Wales’ education minister Kirsty Williams has written to universities urging them to ensure that they communicate clearly with students who are still in their student accommodation.

In the letter, sent to Welsh institutions on 30 March, Williams (pictured) said she was aware that universities in Wales had carried out “a range of activities aimed at supporting students’ mental health and wellbeing”, and that she was “particularly concerned that this support is offered to students who remain away from home at this difficult time and who are likely to feel isolated”.

“Such support should be extended to students who are living off-campus, as well as those in university halls of residence,” Williams wrote. “I would like to emphasise the need for institutions to communicate clearly with residential students on rents at this time and to take a fair and transparent approach to the administration of accommodation provision.”

While many universities and halls of residence owners are letting students break their contracts as the coronavirus outbreak forces them to return home, some private accommodation providers are yet to commit.

According to Save the Student’s 2020 accommodation survey, 44 per cent of students are in the private rental sector, and will need to negotiate any change in terms with their individual landlords.

“The decision by some institutions to waive some or all accommodation costs is a welcome one,” Williams added. The letter, which covers a range of issues including student finance, staff support and admissions can be read in full here.

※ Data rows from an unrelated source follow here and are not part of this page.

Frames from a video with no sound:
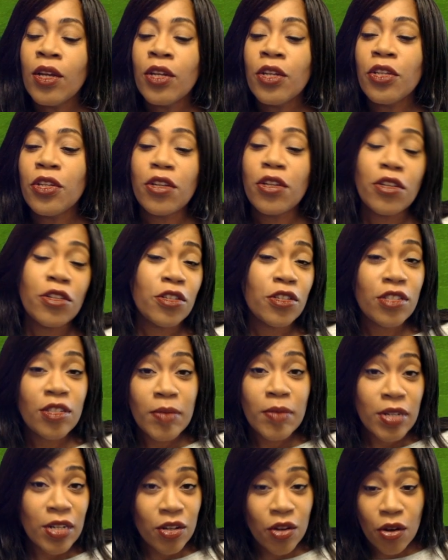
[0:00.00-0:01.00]
you can use them
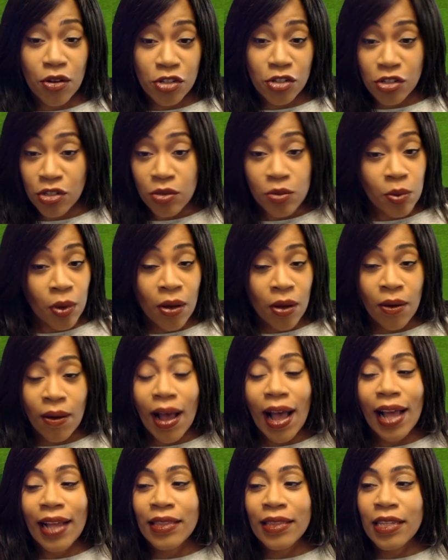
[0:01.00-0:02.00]
in a cottage as well,
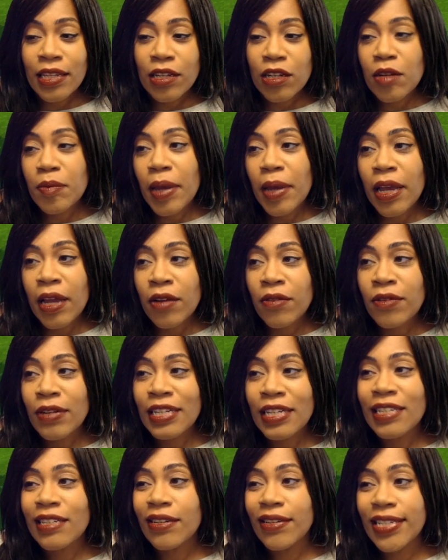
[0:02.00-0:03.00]
and they're going to pair
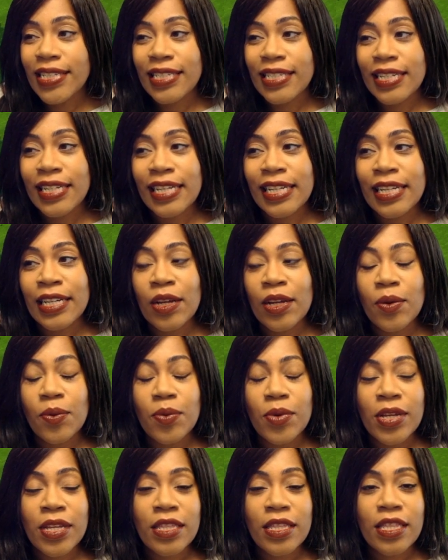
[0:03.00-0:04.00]
really nicely
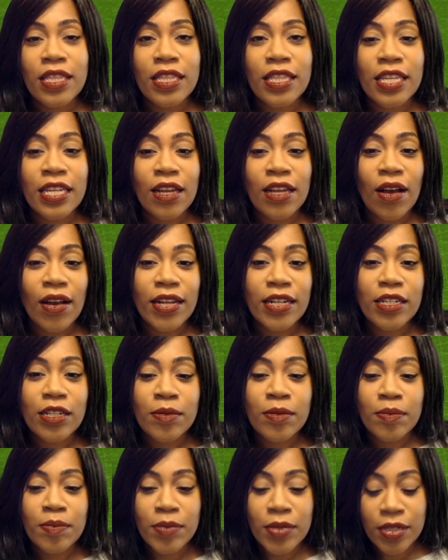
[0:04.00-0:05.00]
with the
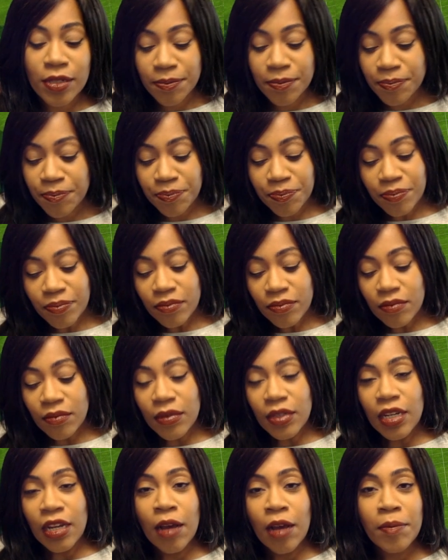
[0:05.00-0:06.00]
items
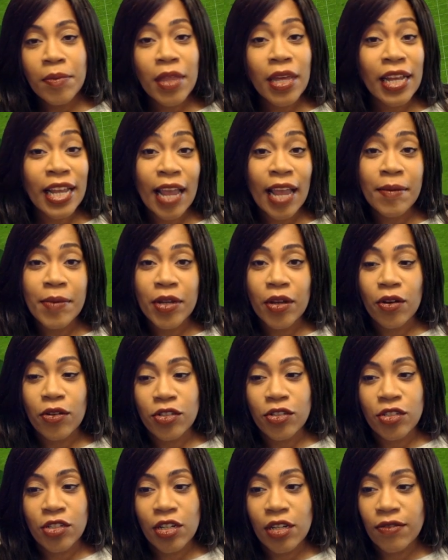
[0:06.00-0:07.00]
that came in
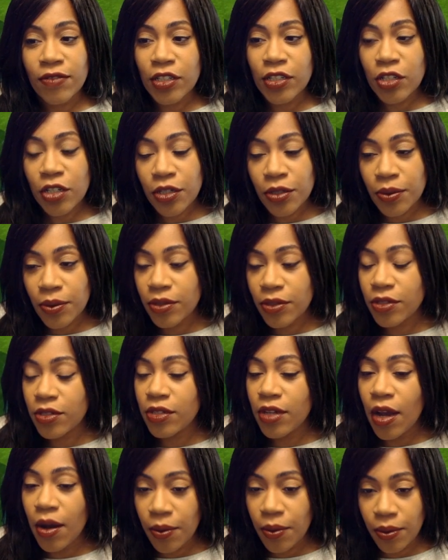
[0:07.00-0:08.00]
cottage living too.
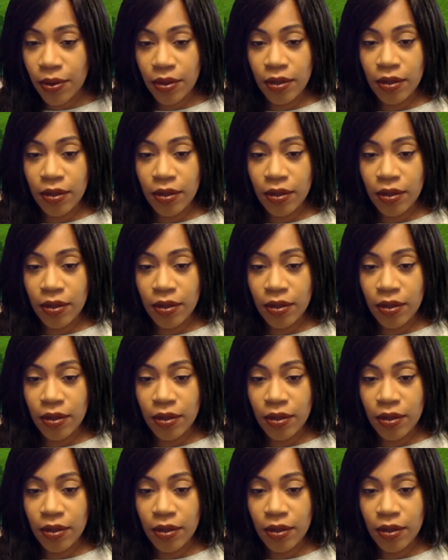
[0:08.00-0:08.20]
So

On 27 March, Michelle Donelan, the UK government’s universities minister, wrote to students to reassure them that ministers are “doing all we can to keep you safe and to mitigate the worst effects of the virus on you and your education”.

“I have been discussing with higher education providers the additional support that they can give to students,” Donelan wrote. “That includes continuing to provide accommodation for those who cannot travel home or have no alternative residence.

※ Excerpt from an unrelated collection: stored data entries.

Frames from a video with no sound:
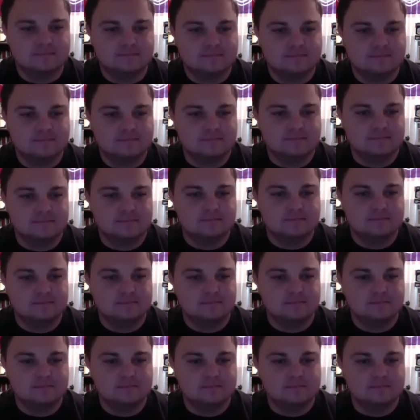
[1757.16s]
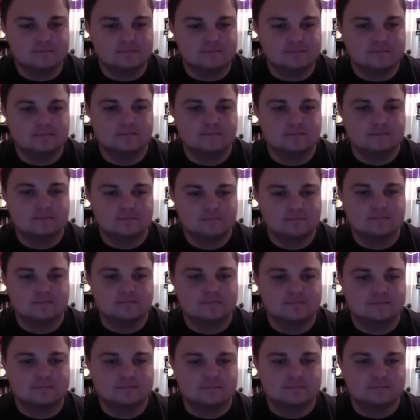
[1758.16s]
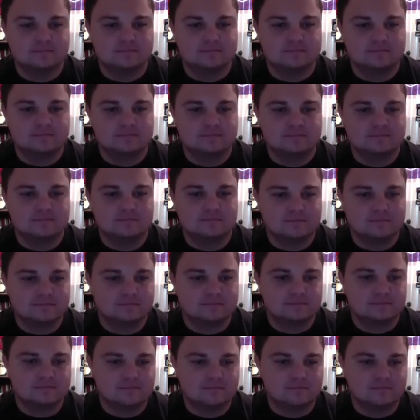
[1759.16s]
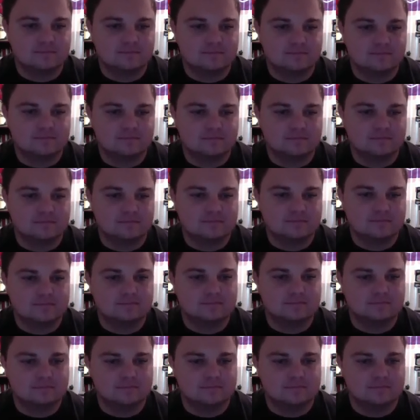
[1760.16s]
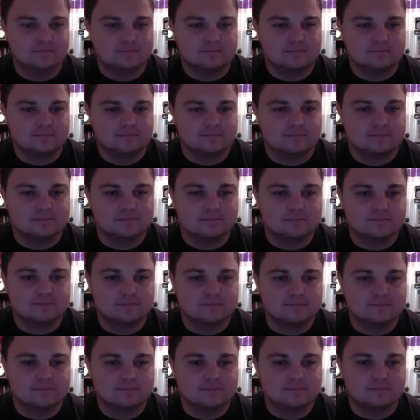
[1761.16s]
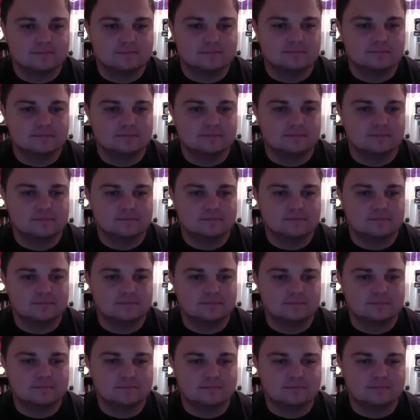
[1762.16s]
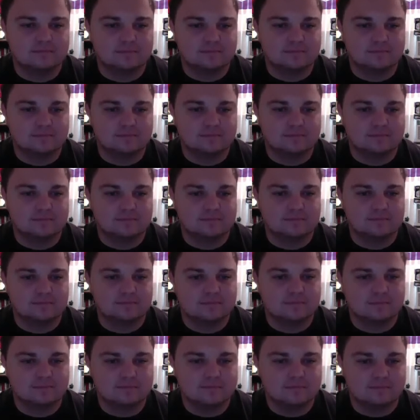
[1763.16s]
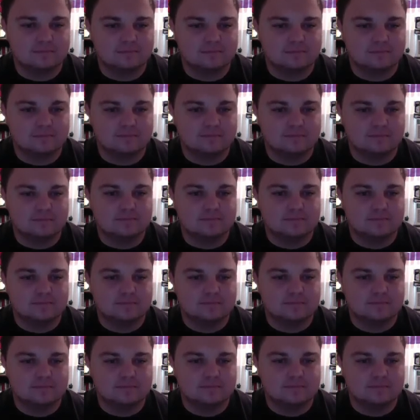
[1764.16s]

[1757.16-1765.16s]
The person shown says nothing.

“Providers will also offer a range of other support services to students, including catering and cleaning, and also student health and welfare. We know that providers are bolstering their existing mental health services, and adapting delivery to means other than face to face, and these services are likely to be an important source of support for you during this period of isolation.”

He letter, which also covers examinations, visas and student finance, is published online.